[llvm] b0761bb - [DependenceAnalysis] Memory dependence analysis internal caching mechanism is broken in presence of TBAA (PR42733).
Evgeniy Brevnov via llvm-commits
llvm-commits at lists.llvm.org
Fri Feb 21 05:21:05 PST 2020
Author: Evgeniy Brevnov
Date: 2020-02-21T20:20:36+07:00
New Revision: b0761bbc7639d0901d623e1fbf53ccf6ce066b16
URL: https://github.com/llvm/llvm-project/commit/b0761bbc7639d0901d623e1fbf53ccf6ce066b16
DIFF: https://github.com/llvm/llvm-project/commit/b0761bbc7639d0901d623e1fbf53ccf6ce066b16.diff
LOG: [DependenceAnalysis] Memory dependence analysis internal caching mechanism is broken in presence of TBAA (PR42733).
Summary:
There is a flaw in memory dependence analysis caching mechanism when memory accesses with TBAA are involved. Assume we first analysed and cached results for access with TBAA. Later we request dependence for the same memory but without TBAA (or different TBAA). By design these two queries should share one entry in the internal cache which corresponds to a general access (without TBAA). Thus upon second request internal cached is cleared and we continue analysis for access as if there is no TBAA.

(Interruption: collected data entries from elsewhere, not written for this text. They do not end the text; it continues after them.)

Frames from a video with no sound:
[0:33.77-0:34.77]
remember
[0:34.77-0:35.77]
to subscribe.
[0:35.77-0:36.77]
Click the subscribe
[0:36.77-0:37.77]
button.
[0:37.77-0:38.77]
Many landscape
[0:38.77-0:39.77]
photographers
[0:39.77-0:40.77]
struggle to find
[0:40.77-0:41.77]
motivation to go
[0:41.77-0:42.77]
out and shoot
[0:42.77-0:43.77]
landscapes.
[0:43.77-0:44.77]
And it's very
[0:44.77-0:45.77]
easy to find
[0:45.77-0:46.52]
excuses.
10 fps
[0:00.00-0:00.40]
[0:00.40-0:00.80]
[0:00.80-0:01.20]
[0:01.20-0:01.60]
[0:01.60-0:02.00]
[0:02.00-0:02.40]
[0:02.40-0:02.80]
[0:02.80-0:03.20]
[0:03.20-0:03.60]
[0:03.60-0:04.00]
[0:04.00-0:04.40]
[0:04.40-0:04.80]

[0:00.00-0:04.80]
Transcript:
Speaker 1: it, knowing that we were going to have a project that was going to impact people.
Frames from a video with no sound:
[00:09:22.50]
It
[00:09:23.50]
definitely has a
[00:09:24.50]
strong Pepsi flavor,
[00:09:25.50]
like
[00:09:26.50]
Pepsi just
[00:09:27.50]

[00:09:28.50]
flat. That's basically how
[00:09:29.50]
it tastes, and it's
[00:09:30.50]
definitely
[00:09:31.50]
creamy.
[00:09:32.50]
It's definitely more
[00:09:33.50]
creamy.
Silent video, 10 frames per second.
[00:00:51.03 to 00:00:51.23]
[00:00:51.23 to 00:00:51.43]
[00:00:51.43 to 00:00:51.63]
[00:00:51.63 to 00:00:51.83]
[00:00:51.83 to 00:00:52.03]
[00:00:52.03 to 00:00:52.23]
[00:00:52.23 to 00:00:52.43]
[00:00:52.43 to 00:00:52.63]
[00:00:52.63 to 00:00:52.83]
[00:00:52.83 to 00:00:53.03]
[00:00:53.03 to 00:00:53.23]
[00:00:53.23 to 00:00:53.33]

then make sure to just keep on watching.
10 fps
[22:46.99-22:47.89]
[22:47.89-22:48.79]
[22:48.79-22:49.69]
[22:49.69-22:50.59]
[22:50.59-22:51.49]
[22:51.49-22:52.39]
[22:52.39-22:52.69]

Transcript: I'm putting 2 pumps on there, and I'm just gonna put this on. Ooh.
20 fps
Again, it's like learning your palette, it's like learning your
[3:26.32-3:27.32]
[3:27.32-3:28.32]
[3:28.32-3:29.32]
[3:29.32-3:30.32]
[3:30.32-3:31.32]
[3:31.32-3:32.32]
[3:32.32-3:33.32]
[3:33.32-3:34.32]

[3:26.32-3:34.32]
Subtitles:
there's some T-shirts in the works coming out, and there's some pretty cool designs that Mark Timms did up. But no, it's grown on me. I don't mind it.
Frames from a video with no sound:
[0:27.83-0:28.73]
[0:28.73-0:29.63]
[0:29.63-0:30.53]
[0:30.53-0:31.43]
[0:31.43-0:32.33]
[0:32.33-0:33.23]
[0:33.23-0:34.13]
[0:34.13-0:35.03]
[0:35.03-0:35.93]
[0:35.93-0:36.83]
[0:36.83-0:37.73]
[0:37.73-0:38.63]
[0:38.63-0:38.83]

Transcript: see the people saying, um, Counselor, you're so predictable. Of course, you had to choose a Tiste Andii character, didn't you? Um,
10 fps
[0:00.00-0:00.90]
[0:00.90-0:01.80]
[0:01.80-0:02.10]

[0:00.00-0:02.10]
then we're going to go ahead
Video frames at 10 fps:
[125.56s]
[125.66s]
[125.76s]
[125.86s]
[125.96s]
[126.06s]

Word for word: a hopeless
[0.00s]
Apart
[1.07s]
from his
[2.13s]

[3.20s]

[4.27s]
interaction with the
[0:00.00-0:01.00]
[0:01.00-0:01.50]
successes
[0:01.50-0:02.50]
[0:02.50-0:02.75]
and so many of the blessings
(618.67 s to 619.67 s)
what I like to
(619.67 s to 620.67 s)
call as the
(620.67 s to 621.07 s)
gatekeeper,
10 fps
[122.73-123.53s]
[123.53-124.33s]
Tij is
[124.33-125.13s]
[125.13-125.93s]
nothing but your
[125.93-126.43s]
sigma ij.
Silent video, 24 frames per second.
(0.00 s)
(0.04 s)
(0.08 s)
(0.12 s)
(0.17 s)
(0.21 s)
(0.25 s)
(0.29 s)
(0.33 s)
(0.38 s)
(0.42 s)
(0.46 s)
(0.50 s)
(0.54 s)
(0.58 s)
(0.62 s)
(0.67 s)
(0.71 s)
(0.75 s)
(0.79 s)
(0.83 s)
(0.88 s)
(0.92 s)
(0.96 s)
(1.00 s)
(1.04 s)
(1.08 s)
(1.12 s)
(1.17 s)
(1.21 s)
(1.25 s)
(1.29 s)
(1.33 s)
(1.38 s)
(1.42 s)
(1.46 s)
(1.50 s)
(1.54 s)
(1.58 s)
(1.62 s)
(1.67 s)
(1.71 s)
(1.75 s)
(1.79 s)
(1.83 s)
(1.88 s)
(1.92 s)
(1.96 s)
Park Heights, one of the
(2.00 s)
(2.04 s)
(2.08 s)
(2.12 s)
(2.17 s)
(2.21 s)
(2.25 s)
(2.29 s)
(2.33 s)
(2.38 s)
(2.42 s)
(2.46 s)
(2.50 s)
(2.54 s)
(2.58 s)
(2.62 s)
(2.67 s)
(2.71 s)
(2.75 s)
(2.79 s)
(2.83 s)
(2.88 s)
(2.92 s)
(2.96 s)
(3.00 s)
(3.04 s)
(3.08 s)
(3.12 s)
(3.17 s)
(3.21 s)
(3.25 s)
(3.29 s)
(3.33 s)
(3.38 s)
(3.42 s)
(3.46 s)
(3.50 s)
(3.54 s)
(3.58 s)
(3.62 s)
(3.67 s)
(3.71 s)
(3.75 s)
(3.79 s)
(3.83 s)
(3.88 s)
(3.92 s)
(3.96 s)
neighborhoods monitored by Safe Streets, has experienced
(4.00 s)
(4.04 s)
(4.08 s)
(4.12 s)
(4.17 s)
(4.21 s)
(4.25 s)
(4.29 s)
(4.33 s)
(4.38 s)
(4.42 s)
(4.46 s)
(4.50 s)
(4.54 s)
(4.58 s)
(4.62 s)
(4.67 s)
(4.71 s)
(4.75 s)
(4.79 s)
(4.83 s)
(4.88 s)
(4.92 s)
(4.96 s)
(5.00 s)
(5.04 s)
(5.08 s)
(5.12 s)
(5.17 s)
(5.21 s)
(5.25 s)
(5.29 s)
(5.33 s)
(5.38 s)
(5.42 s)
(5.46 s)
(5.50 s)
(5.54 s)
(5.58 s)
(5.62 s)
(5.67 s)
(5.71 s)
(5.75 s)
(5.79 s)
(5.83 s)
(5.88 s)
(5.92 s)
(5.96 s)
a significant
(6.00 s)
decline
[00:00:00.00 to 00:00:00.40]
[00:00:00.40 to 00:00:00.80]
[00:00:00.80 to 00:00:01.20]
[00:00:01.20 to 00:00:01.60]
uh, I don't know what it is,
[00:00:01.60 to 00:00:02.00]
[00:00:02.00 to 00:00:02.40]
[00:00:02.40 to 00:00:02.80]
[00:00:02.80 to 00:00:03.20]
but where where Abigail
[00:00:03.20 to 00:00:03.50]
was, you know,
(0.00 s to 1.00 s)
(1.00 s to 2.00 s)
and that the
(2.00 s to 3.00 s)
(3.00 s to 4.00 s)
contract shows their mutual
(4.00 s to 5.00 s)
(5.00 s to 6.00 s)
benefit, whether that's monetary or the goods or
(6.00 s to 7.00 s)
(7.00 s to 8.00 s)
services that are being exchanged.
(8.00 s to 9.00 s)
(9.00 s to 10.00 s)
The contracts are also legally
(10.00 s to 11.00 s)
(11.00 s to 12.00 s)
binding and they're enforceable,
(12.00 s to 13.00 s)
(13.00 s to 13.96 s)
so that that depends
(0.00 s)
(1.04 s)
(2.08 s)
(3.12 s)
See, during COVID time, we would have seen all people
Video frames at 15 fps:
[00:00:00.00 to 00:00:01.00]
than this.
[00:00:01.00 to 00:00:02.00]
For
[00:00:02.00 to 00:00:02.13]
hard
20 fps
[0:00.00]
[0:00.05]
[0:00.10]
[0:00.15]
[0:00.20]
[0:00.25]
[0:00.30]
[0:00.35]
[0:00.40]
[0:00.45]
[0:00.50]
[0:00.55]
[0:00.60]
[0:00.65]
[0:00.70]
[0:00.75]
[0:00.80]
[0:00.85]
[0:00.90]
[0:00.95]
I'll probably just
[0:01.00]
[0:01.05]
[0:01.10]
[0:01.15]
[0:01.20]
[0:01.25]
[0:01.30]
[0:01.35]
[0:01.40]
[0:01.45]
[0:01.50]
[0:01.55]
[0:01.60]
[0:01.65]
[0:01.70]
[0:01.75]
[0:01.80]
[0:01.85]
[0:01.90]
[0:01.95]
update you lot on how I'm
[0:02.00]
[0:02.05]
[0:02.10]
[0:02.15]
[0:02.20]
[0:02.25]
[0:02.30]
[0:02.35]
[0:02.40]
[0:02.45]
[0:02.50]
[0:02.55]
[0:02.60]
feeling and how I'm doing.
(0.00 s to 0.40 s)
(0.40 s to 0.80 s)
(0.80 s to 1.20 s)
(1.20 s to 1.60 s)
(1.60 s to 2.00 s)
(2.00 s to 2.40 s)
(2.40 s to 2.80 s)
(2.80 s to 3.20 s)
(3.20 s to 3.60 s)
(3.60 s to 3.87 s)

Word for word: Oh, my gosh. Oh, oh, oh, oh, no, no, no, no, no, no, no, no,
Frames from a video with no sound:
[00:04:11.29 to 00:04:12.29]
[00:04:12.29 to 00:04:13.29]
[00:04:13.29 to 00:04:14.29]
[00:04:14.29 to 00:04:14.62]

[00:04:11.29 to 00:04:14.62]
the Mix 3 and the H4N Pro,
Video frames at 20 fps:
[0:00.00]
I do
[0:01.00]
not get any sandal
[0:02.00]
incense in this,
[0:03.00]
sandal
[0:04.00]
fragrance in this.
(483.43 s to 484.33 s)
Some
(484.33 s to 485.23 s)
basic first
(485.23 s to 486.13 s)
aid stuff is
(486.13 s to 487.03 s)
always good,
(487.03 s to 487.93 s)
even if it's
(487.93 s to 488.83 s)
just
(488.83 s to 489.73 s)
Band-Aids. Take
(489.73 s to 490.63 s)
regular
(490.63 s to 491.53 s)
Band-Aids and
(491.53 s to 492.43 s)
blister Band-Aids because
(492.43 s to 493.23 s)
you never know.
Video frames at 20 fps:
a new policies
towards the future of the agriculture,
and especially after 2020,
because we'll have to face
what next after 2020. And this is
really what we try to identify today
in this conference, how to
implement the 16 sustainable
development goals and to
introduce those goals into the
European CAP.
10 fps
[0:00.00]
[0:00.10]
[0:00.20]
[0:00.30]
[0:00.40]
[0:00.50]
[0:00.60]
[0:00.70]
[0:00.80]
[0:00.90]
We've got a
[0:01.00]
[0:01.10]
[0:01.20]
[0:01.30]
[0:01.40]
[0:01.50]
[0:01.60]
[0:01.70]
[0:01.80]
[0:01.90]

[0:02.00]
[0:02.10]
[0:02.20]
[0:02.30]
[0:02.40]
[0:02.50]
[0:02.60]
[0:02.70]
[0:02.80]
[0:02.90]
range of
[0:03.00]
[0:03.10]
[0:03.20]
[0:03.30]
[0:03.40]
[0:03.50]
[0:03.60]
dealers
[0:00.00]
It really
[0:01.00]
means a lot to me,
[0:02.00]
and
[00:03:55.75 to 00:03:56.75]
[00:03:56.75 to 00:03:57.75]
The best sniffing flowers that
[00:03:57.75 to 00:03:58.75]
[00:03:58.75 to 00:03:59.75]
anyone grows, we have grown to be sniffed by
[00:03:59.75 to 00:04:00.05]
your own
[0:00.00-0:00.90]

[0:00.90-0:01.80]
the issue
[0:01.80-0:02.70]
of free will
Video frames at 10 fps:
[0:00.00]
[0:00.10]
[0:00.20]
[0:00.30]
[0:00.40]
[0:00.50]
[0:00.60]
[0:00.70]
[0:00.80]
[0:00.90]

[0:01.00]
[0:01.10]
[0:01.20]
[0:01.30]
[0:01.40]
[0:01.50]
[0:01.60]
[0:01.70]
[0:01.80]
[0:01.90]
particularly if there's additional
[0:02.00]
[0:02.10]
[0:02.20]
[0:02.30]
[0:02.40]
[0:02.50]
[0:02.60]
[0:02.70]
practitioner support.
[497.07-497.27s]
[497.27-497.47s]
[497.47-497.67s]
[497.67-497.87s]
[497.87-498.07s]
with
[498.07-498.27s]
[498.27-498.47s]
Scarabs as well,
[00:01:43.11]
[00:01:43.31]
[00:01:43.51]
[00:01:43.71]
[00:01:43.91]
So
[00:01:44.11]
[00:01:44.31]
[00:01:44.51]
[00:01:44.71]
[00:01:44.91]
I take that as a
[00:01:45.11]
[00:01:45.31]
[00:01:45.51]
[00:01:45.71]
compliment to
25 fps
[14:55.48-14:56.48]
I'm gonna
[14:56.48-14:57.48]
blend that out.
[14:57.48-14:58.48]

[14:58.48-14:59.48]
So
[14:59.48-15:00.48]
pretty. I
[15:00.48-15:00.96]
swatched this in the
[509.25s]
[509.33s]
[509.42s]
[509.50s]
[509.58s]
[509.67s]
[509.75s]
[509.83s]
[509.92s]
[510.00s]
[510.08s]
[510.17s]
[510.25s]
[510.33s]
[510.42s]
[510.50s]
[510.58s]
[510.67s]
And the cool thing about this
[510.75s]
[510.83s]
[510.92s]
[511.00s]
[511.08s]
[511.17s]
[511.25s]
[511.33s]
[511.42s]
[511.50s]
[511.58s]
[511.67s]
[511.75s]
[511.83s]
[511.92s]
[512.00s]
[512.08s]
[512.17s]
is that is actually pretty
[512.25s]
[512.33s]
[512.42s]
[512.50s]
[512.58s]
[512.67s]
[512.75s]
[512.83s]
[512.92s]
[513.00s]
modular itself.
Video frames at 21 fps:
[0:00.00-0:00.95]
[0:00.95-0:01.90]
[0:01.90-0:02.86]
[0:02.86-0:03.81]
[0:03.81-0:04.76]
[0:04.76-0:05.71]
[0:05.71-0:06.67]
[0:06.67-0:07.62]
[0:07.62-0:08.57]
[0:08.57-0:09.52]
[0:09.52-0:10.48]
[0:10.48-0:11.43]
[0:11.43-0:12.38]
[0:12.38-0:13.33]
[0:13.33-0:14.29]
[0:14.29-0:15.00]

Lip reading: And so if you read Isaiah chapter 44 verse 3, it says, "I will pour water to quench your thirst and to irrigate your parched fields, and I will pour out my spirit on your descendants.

The problem is that even though internal cache is cleared the set of visited nodes is not. That means we won't traverse visited nodes again and populate internal cache with the corresponding dependence results. So we end up with internal cache in an incomplete state. Current implementation tries to signal that situation by resetting CacheInfo->Pair at line 1104. But that doesn't actually help since later code ignores this invalidation and relies on 'Cache->empty()' property to decide on cache completeness.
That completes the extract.